(Stored entries)
————
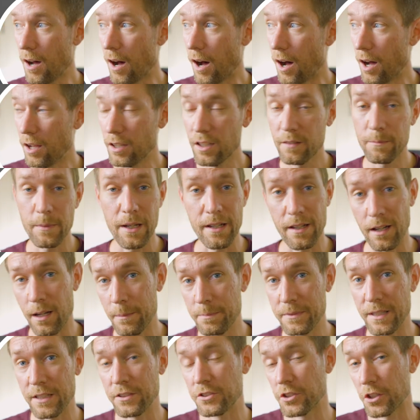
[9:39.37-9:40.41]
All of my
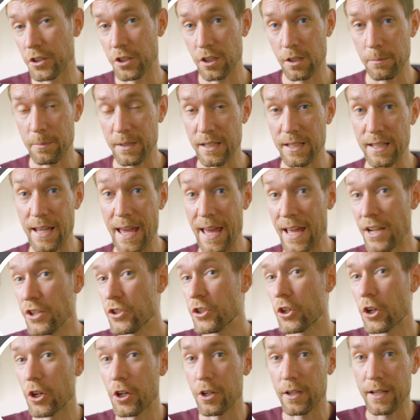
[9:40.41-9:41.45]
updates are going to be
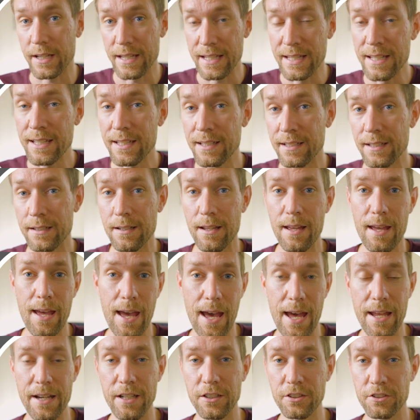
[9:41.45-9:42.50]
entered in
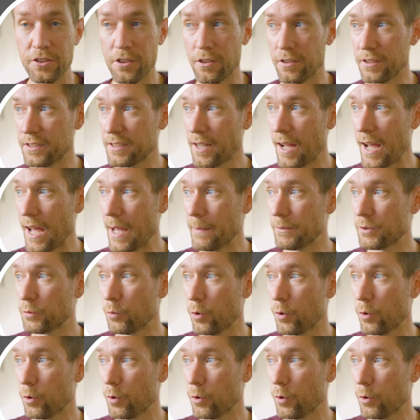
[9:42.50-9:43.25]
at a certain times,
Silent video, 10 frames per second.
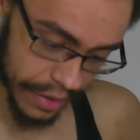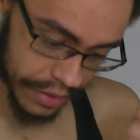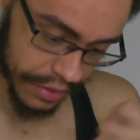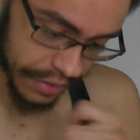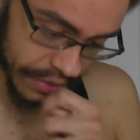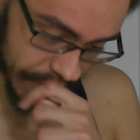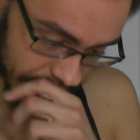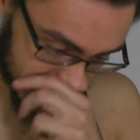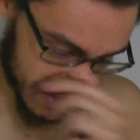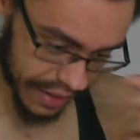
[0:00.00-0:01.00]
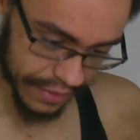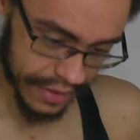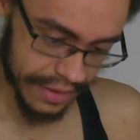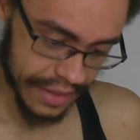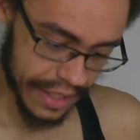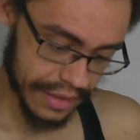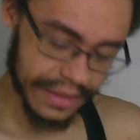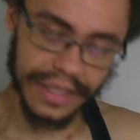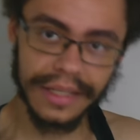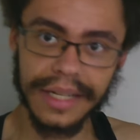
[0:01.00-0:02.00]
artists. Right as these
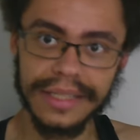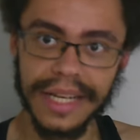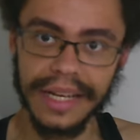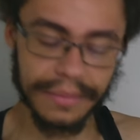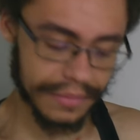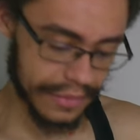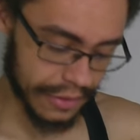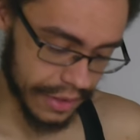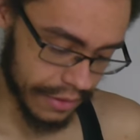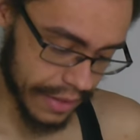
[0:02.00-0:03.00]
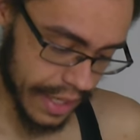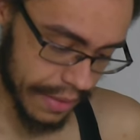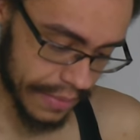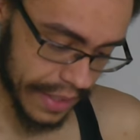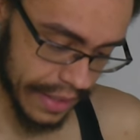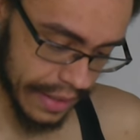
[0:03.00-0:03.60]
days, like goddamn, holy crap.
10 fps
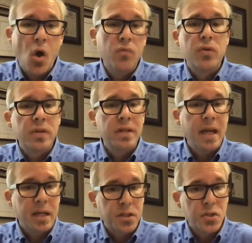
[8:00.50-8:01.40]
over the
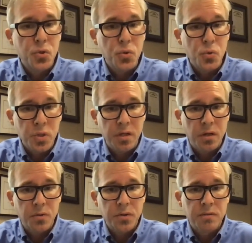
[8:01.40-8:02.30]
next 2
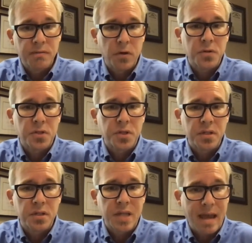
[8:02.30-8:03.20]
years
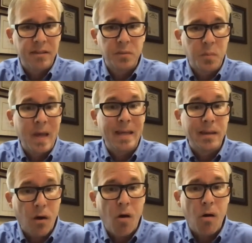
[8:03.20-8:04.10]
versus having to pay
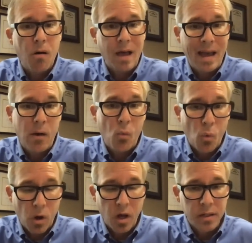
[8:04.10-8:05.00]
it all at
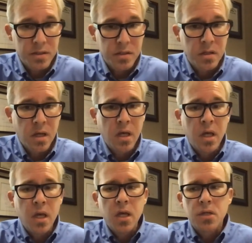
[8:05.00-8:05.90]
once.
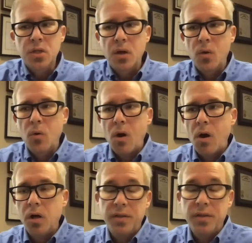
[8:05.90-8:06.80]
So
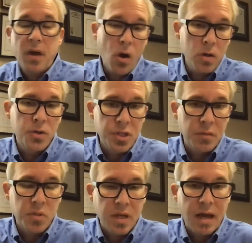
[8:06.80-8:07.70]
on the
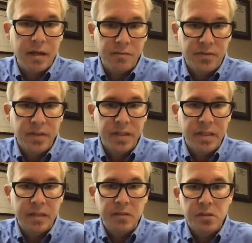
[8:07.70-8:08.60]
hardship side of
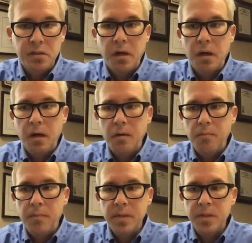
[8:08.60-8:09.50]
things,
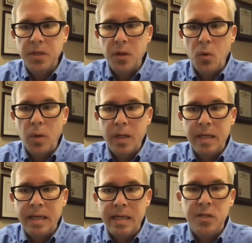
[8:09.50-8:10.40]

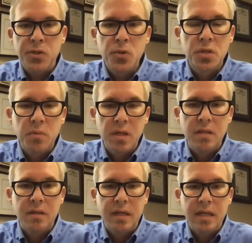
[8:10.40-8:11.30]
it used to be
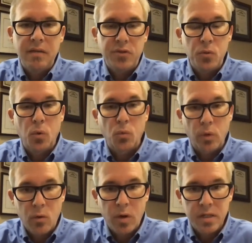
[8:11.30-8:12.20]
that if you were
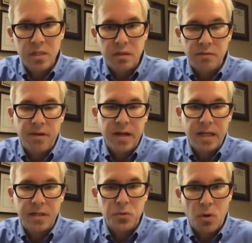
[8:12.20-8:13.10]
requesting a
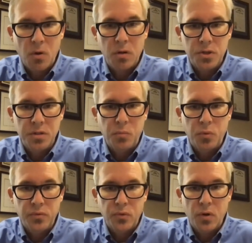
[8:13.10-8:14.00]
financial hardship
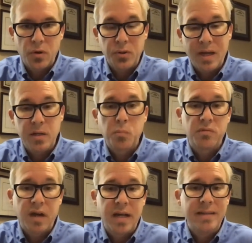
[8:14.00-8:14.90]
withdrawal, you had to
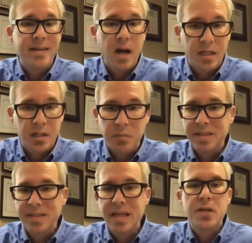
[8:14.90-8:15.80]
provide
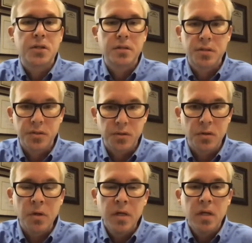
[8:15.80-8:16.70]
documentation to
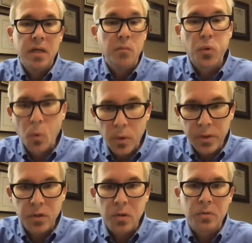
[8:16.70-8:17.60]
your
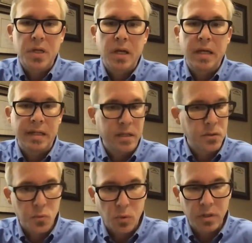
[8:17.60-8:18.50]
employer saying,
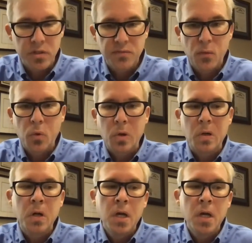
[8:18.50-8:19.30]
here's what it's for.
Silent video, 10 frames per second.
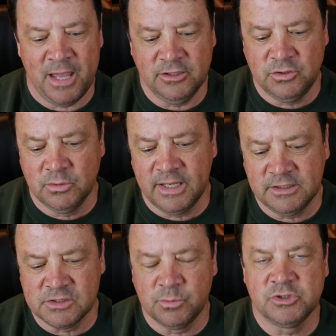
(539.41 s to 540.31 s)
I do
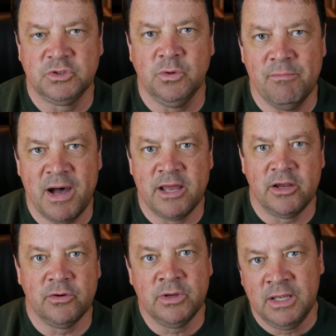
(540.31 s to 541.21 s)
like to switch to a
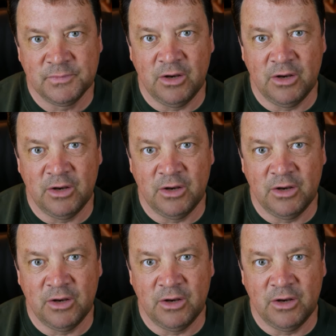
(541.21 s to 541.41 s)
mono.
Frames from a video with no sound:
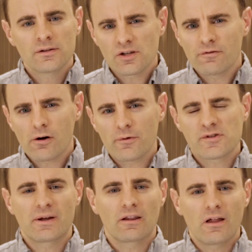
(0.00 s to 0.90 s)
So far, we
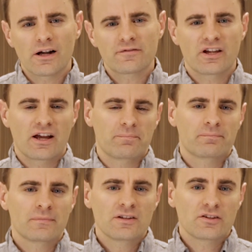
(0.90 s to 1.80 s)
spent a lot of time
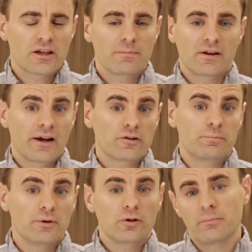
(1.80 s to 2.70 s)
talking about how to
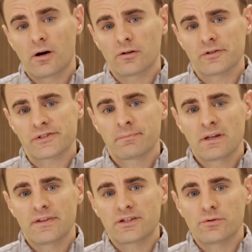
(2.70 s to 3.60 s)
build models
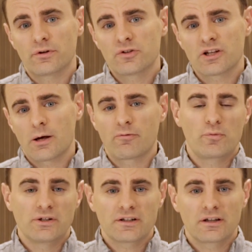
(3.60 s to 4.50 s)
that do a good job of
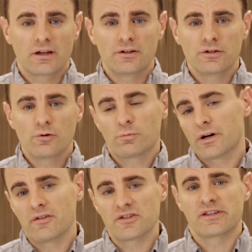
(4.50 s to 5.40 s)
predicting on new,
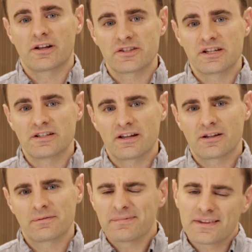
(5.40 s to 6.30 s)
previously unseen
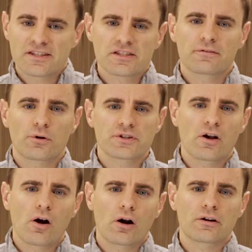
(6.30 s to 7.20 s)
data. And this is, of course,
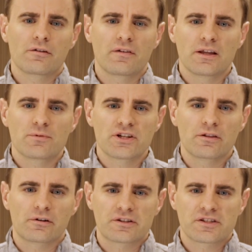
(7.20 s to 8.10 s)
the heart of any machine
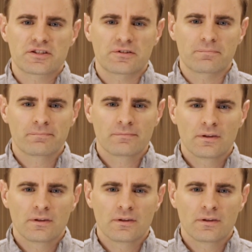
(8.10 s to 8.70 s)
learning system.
————
• **WHAT IS EXPECTED**: Type the records out again in full, exactly, with each picture omitted.

• **REPLY**:
[9:39.37-9:40.41]
All of my
[9:40.41-9:41.45]
updates are going to be
[9:41.45-9:42.50]
entered in
[9:42.50-9:43.25]
at a certain times,
Silent video, 10 frames per second.
[0:00.00-0:01.00]
[0:01.00-0:02.00]
artists. Right as these
[0:02.00-0:03.00]
[0:03.00-0:03.60]
days, like goddamn, holy crap.
10 fps
[8:00.50-8:01.40]
over the
[8:01.40-8:02.30]
next 2
[8:02.30-8:03.20]
years
[8:03.20-8:04.10]
versus having to pay
[8:04.10-8:05.00]
it all at
[8:05.00-8:05.90]
once.
[8:05.90-8:06.80]
So
[8:06.80-8:07.70]
on the
[8:07.70-8:08.60]
hardship side of
[8:08.60-8:09.50]
things,
[8:09.50-8:10.40]

[8:10.40-8:11.30]
it used to be
[8:11.30-8:12.20]
that if you were
[8:12.20-8:13.10]
requesting a
[8:13.10-8:14.00]
financial hardship
[8:14.00-8:14.90]
withdrawal, you had to
[8:14.90-8:15.80]
provide
[8:15.80-8:16.70]
documentation to
[8:16.70-8:17.60]
your
[8:17.60-8:18.50]
employer saying,
[8:18.50-8:19.30]
here's what it's for.
Silent video, 10 frames per second.
(539.41 s to 540.31 s)
I do
(540.31 s to 541.21 s)
like to switch to a
(541.21 s to 541.41 s)
mono.
Frames from a video with no sound:
(0.00 s to 0.90 s)
So far, we
(0.90 s to 1.80 s)
spent a lot of time
(1.80 s to 2.70 s)
talking about how to
(2.70 s to 3.60 s)
build models
(3.60 s to 4.50 s)
that do a good job of
(4.50 s to 5.40 s)
predicting on new,
(5.40 s to 6.30 s)
previously unseen
(6.30 s to 7.20 s)
data. And this is, of course,
(7.20 s to 8.10 s)
the heart of any machine
(8.10 s to 8.70 s)
learning system.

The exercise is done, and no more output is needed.